Le monument transcrit dans le marbre devait être achevé à l’occasion d’une inauguration prévue le 4 novembre 1829, mais le projet est rapidement modifié en raison de l’impossibilité de trouver un bloc de marbre de carrare adapté à la hauteur prévue initialement de 525 cm. En 1825, Cartellier propose de réaliser sa statue dans un autre matériau, en bronze. Il doit alors faire évoluer la monture dans l’attitude plus classique d’un cheval au pas en raison des difficultés engendrées par la technique de la fonte. En février 1826, un nouveau petit modèle au quart d’exécution présentant la modification de l’attitude du cheval est achevé (aujourd’hui disparu). Mais pendant ce temps, le roi Charles X confie à un autre sculpteur, Jean-Pierre Cortot, la commande d’une statue de Louis XVI à l’emplacement prévu initialement pour la statue de Louis XV de Cartellier.
Un nouvel emplacement, le Rond-Point des Champs-Élysées, est finalement choisi en 1828, de même qu’un piédestal est commandé à l’architecte Alphonse de Gisors mais décrié par Cartellier. Ce dernier achève le grand modèle en décembre 1829 et son élève Crozatier s’apprête à réaliser la fonte de la sculpture lorsque survient la révolution de Juillet.
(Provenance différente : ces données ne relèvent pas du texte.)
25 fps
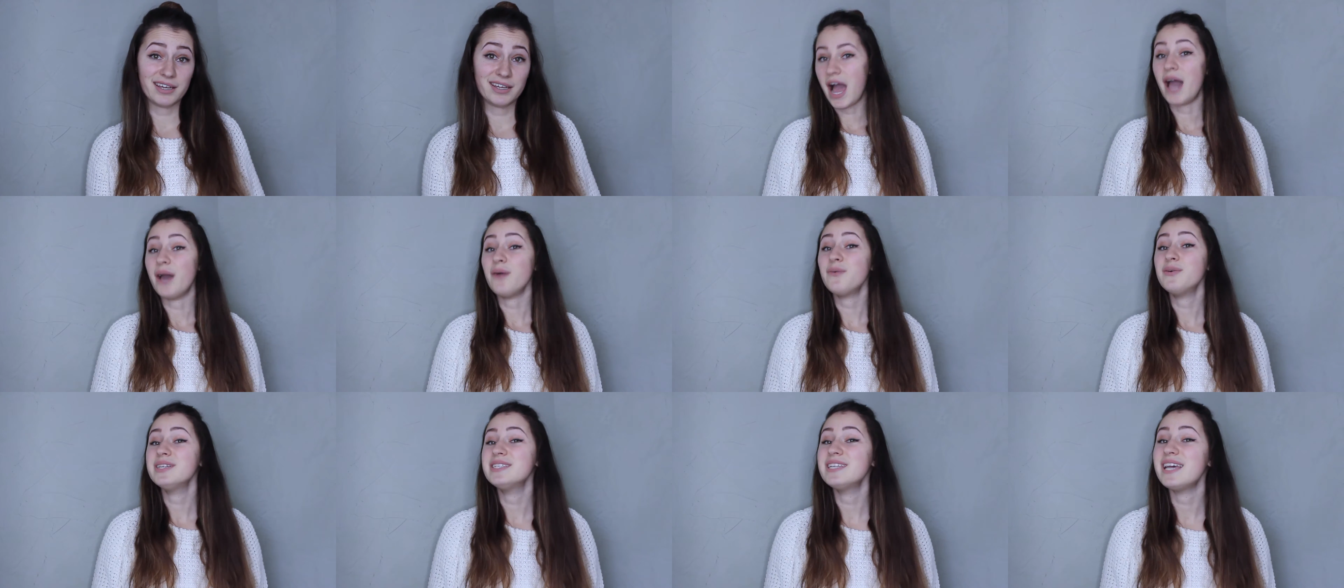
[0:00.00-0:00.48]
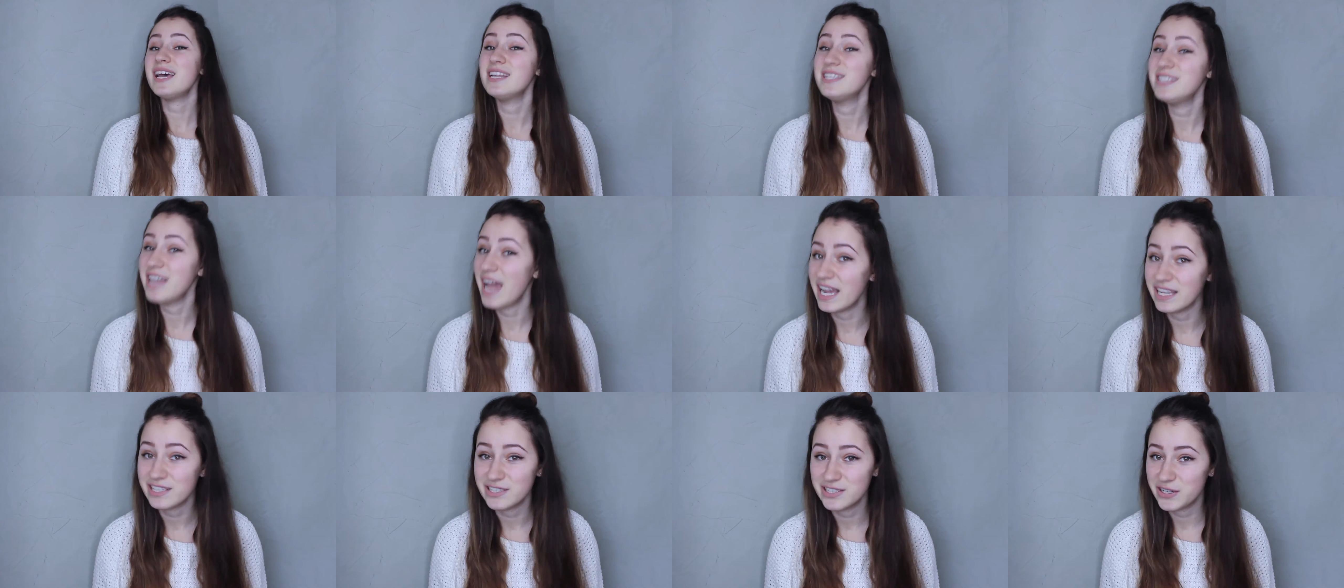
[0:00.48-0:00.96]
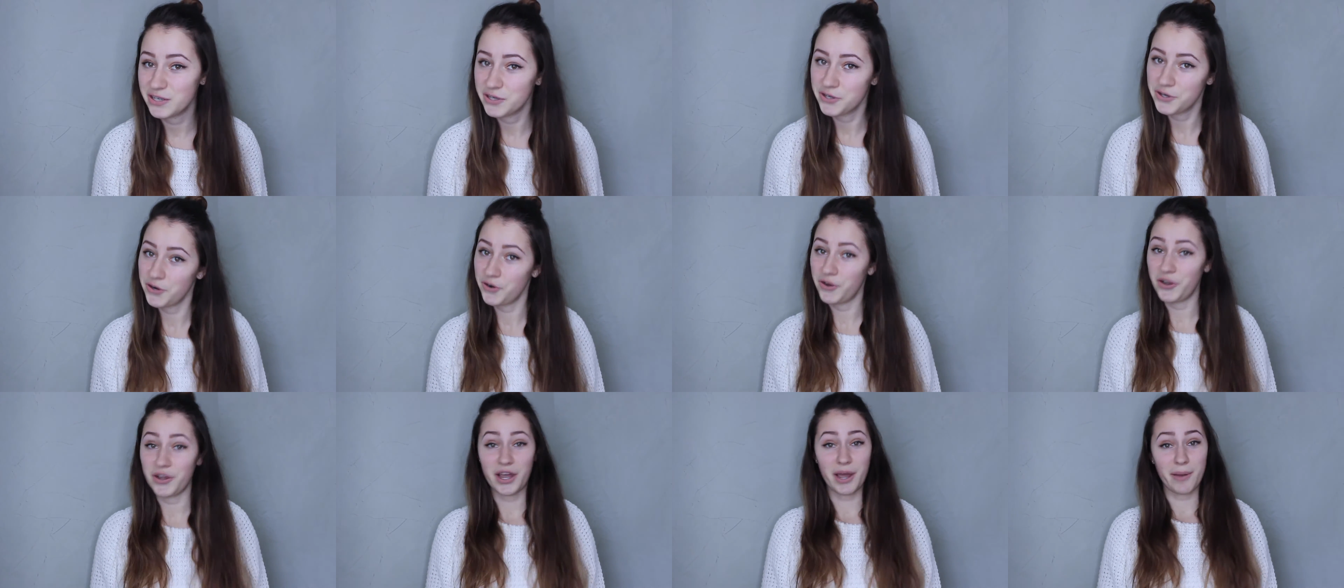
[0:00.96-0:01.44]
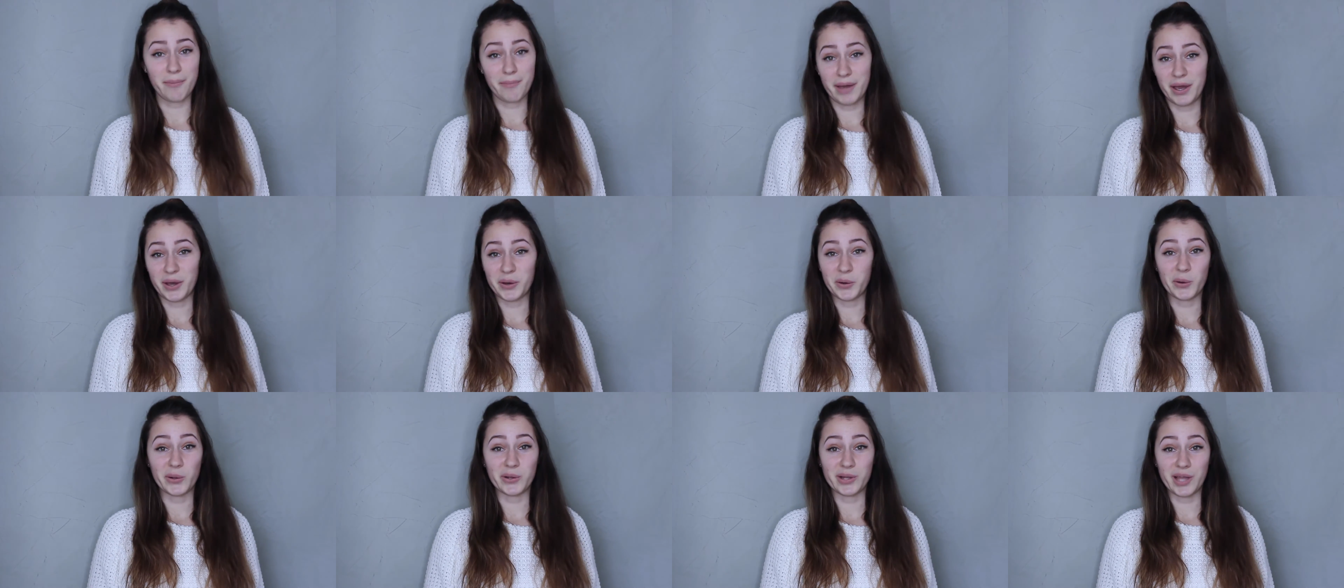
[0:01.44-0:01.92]
I was a dancer growing up my
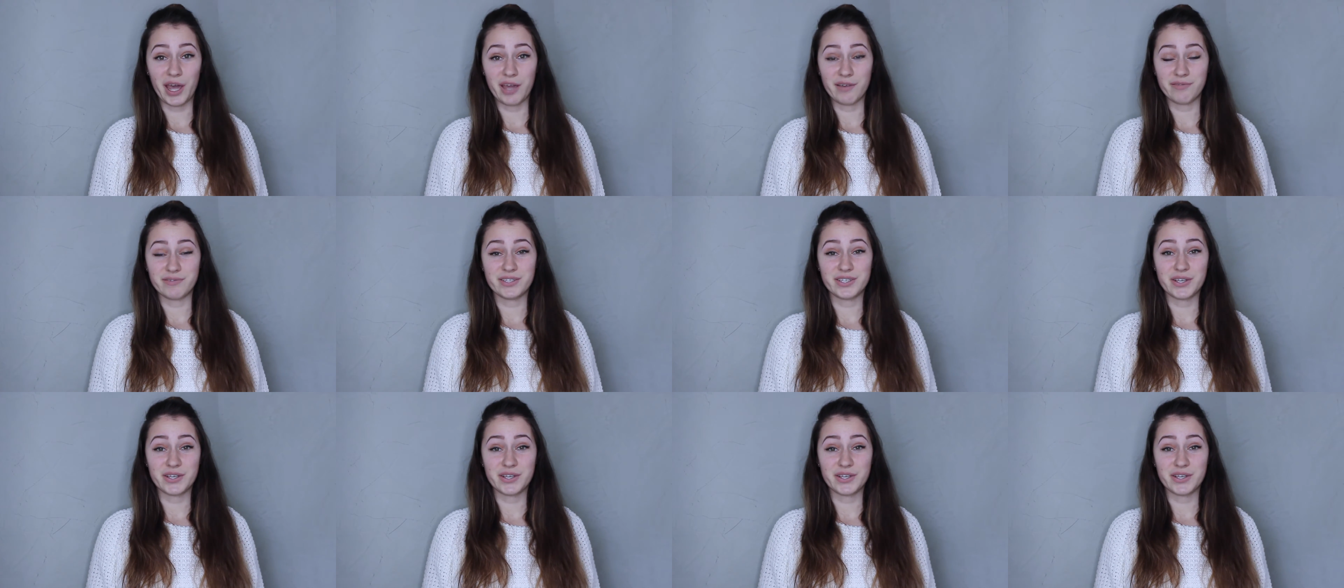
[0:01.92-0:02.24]
whole life,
Cartellier brise hélas son modèle de cavalier déjà avancé ; le cheval, quant à lui, reste dans le moule. Cartellier décède le 12 juin 1831 laissant en suspens son monument.
La commission chargée des monuments inachevés finit de payer le fondeur et confie en 1834 le nouveau modèle du cavalier à Louis-Messidor Petitot, beau-fils de Pierre Cartellier qui a repris les affaires de son feu beau-père. Mais Louis-Philippe, Roi des Français, à l’occasion de la transformation de l’ancienne résidence royale en musée dédié « A toutes les gloires de la France », modifie le projet et demande désormais que l’on réalise un portrait de Louis XIV. Une commande, d’un montant de 12 000 francs est alors passée le 10 mai à Petitot pour la création du modèle en plâtre du nouveau cavalier, l’idée étant de récupérer le cheval inutilisé du projet de 1816 qui était resté dans le moule en 1831.
Un petit modèle du nouveau sujet, à savoir une réduction en bronze réalisé par Crozatier est présenté au Salon de 1836.
La monumentale statue du roi Soleil empanaché installée sur le cheval au pas de Louis XV est finalement installée à la fin de l’année 1836 à l’entrée du Château de Versailles. Elle surplombe depuis 2008 la Place d’Armes.
Notre prestigieuse maquette restée dans la famille de l’artiste jusqu’à ce jour est l’unique témoignage d’un projet grandiose qui a subi les conséquences malheureuses d’une succession d’atermoiements politiques.